- _TASK GOAL_
Show each line from the records below in which the word "Language" occurs.

(LISTED ENTRIES begins)

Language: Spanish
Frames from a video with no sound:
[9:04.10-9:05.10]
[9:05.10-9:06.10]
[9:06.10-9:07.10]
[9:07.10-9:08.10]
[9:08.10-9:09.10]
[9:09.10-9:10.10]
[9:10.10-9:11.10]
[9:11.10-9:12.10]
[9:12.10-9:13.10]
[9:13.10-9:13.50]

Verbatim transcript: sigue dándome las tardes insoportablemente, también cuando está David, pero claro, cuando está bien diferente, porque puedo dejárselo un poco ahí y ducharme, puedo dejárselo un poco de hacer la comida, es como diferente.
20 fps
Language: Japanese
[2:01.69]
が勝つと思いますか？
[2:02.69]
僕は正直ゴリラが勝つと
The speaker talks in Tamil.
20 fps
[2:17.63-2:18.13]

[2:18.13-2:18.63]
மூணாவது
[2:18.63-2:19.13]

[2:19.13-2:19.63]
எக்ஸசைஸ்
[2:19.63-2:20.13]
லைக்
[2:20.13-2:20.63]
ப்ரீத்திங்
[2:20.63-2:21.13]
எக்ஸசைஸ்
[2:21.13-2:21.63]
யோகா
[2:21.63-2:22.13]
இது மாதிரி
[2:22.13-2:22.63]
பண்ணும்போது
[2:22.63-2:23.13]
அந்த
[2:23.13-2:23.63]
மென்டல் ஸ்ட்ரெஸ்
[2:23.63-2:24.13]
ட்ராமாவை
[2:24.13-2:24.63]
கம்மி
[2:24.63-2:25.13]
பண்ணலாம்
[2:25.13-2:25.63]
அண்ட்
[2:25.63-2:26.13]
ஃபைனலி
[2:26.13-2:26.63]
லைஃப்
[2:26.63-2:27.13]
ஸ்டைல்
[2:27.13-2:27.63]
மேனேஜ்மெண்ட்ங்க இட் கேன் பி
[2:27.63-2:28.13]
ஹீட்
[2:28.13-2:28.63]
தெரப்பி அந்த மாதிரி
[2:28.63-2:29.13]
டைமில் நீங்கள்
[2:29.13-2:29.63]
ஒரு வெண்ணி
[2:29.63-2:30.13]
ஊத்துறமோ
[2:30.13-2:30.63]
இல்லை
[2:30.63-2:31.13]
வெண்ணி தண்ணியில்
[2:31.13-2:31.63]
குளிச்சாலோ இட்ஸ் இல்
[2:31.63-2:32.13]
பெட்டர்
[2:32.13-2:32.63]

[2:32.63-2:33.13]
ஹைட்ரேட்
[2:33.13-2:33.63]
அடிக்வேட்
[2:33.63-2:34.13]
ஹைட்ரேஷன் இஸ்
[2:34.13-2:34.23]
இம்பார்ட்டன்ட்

(LISTED ENTRIES ends)

- _SOLUTION TO THIS EXERCISE_
Language: Spanish
Language: Japanese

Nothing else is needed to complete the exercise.